ASSIGNMENT -> An exact transcription of the lines from the one holding "[27:58.12-27:59.12]" to the end of the entries below, and nothing more, is the required answer. Please omit the pictures.

[Stored items]
▶
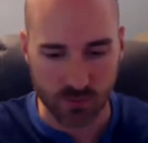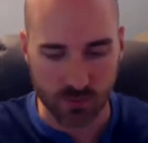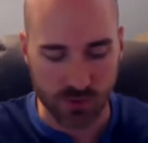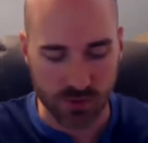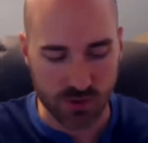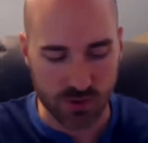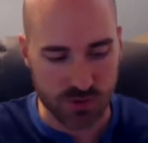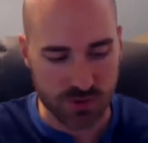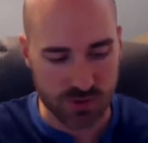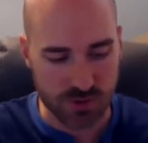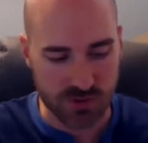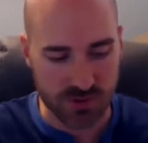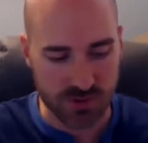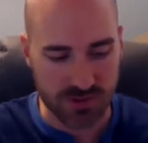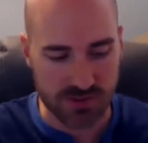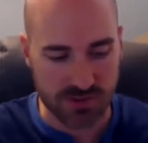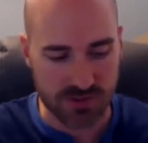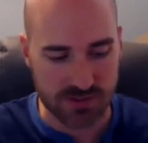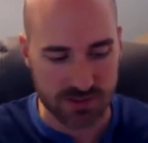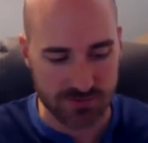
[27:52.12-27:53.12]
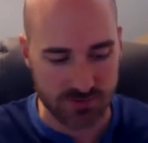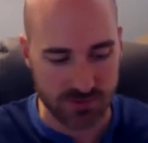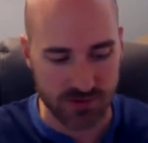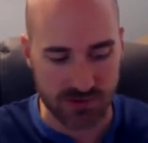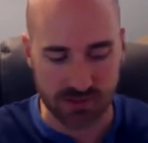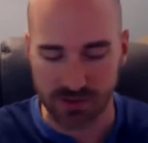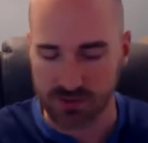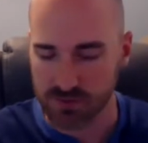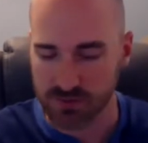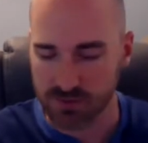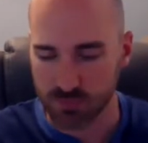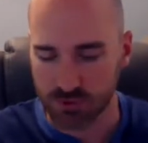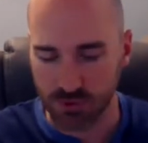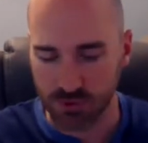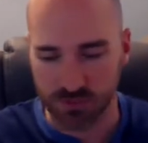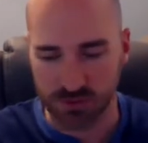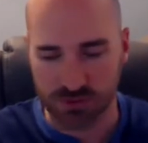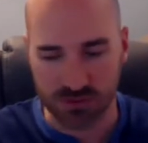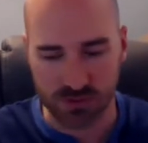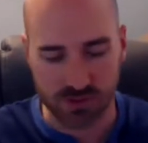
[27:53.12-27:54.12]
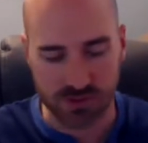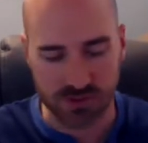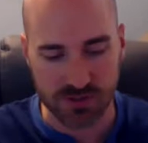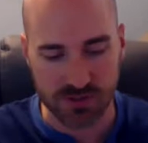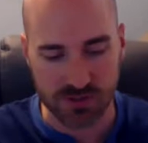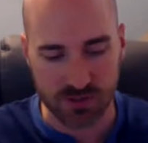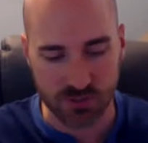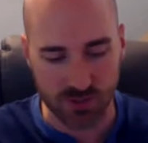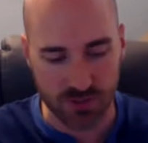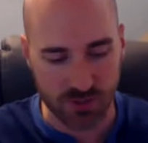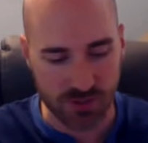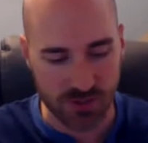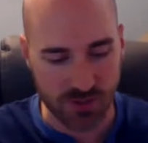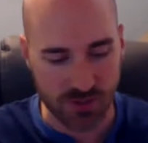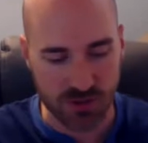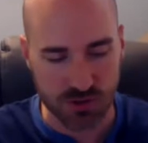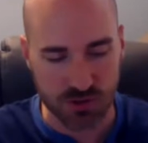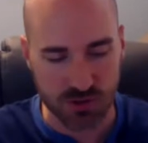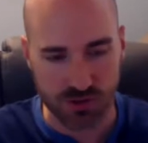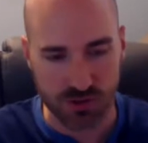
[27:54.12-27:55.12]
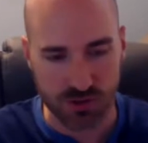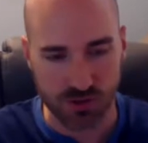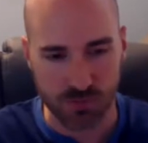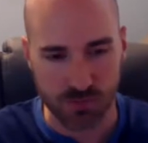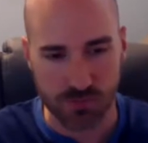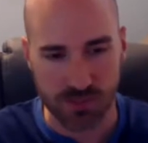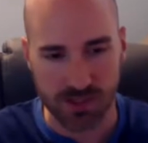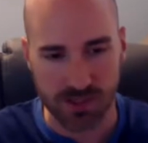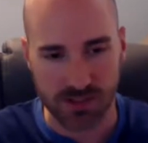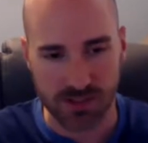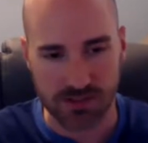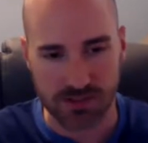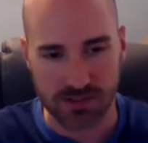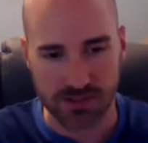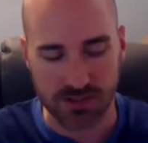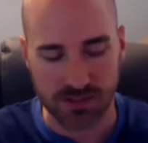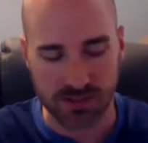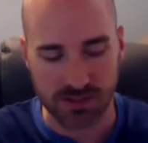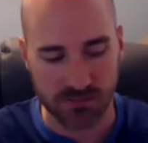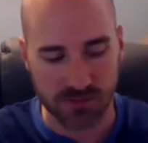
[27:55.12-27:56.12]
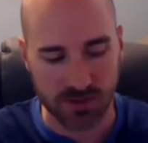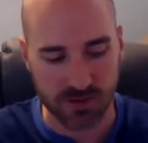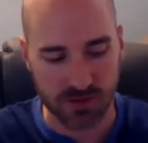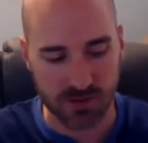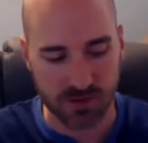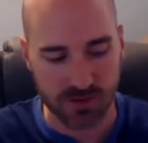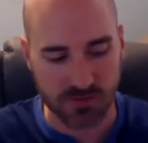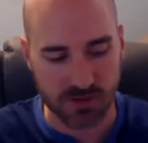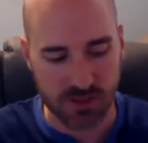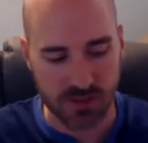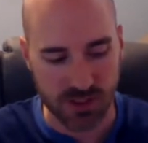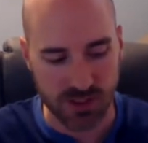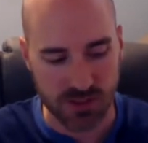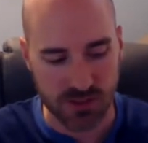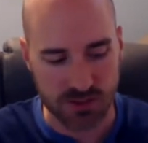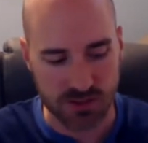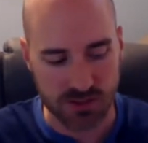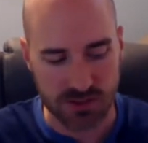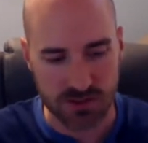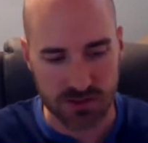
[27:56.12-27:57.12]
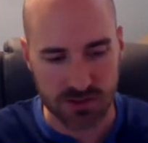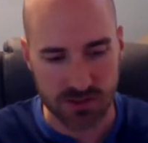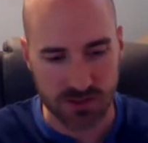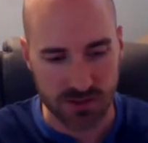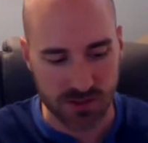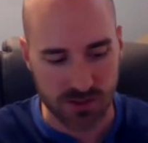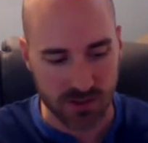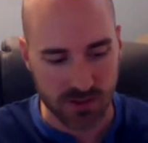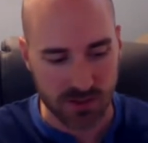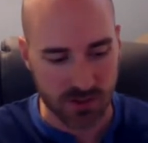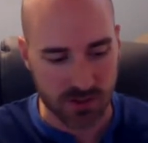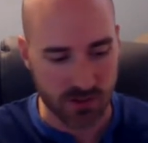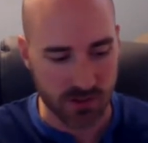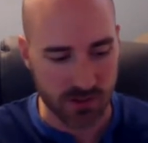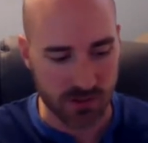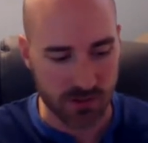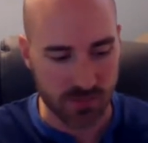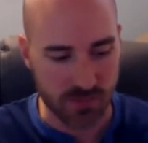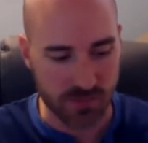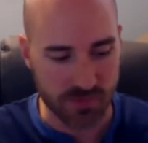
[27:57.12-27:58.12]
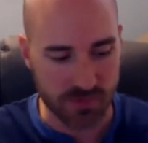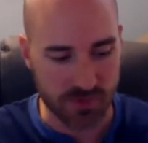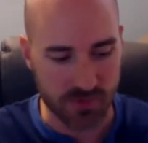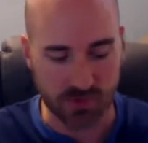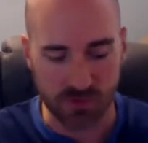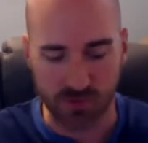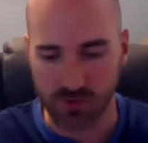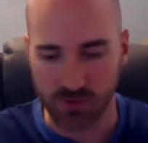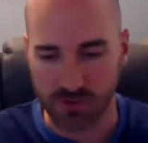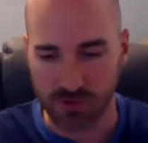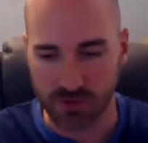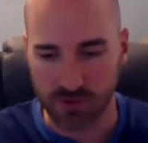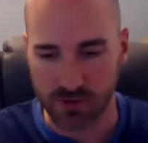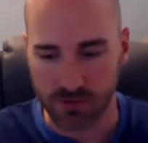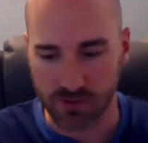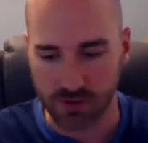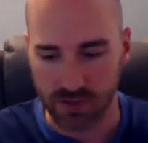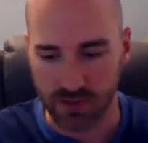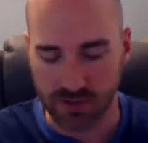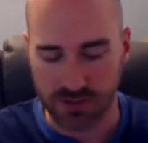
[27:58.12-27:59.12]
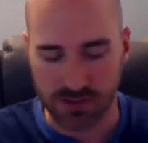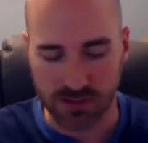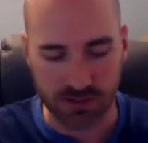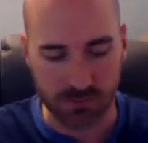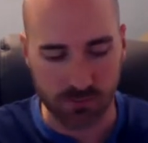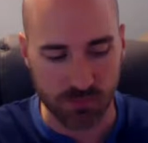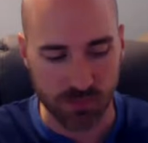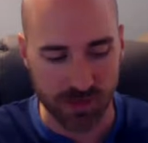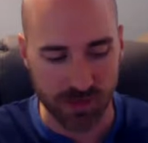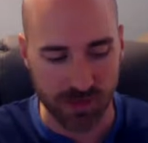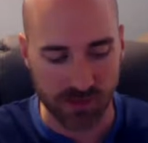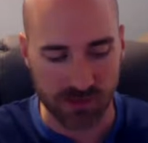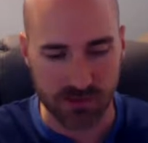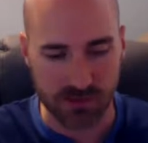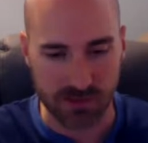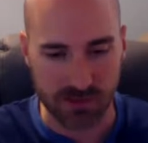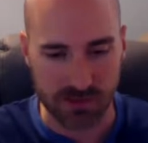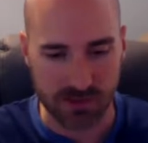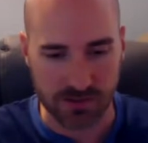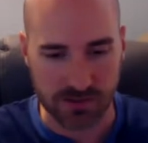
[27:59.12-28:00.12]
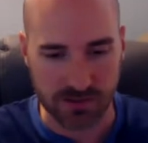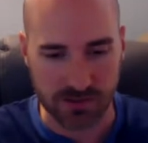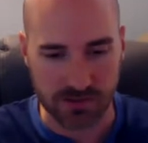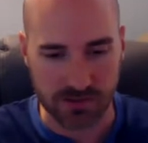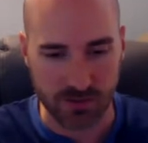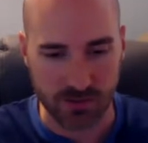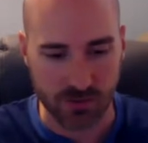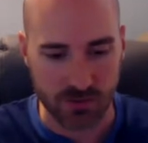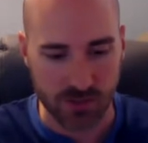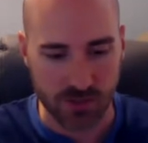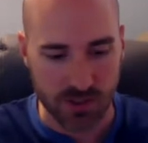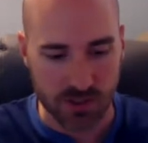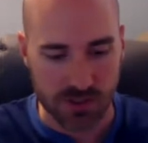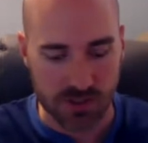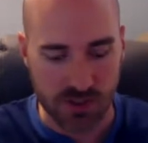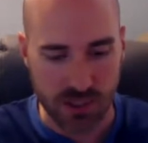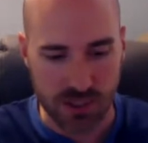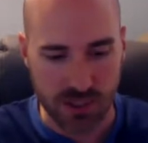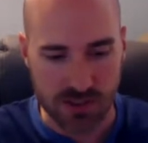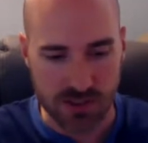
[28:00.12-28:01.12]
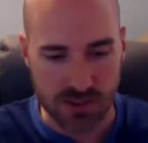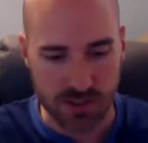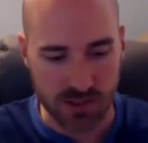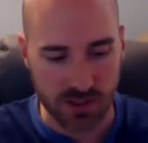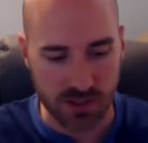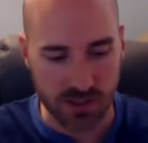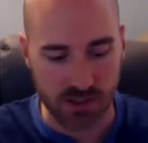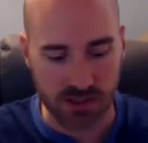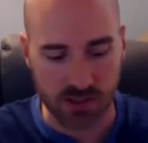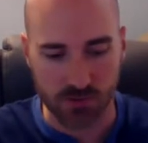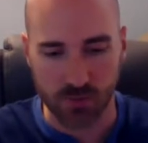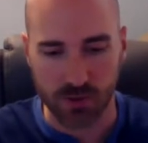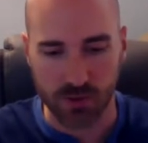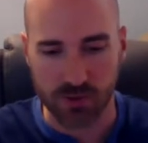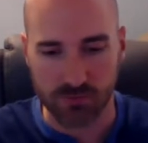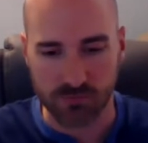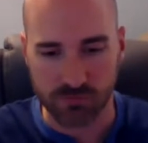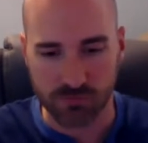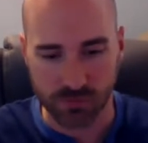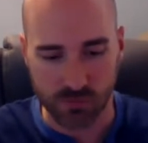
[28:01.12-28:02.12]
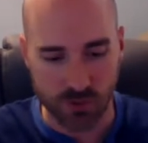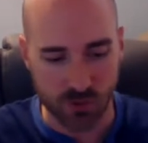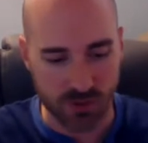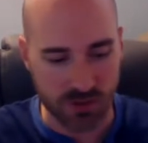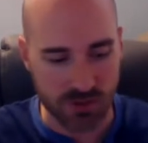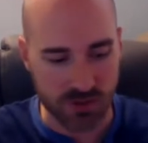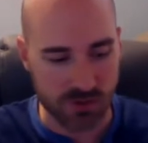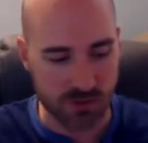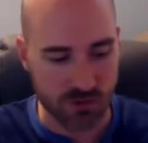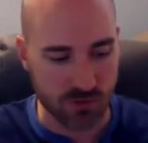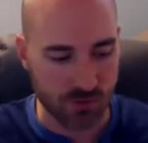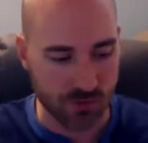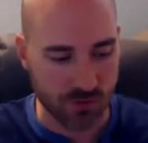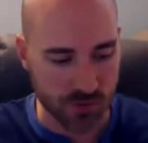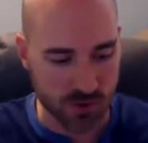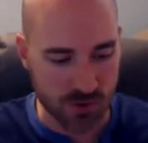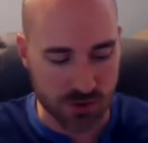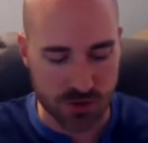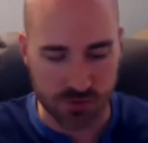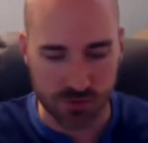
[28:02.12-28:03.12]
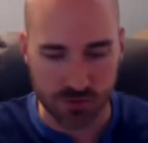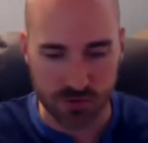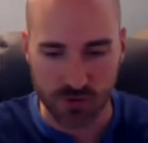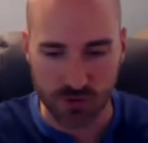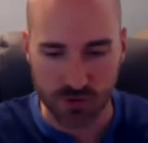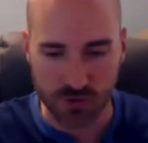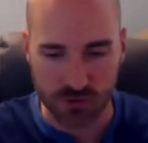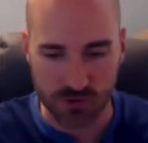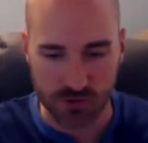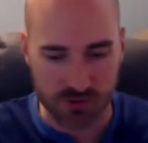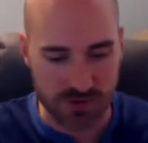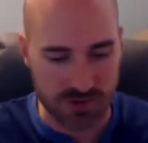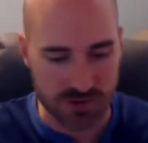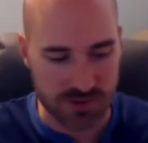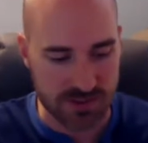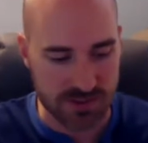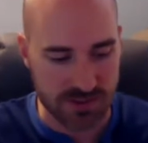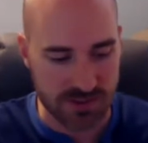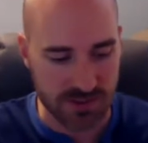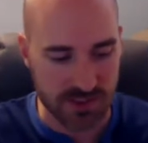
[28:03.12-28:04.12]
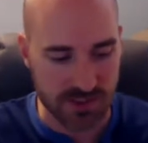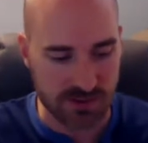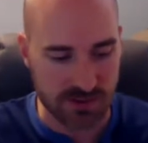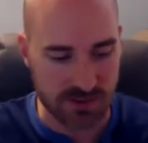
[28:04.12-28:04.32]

you do these different experiments or things, you want to make sure that you're making significant enough changes that it'll actually impact things. So changing the color button from green to orange for your CTAs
◀
REPLY ->
[27:58.12-27:59.12]
[27:59.12-28:00.12]
[28:00.12-28:01.12]
[28:01.12-28:02.12]
[28:02.12-28:03.12]
[28:03.12-28:04.12]
[28:04.12-28:04.32]

you do these different experiments or things, you want to make sure that you're making significant enough changes that it'll actually impact things. So changing the color button from green to orange for your CTAs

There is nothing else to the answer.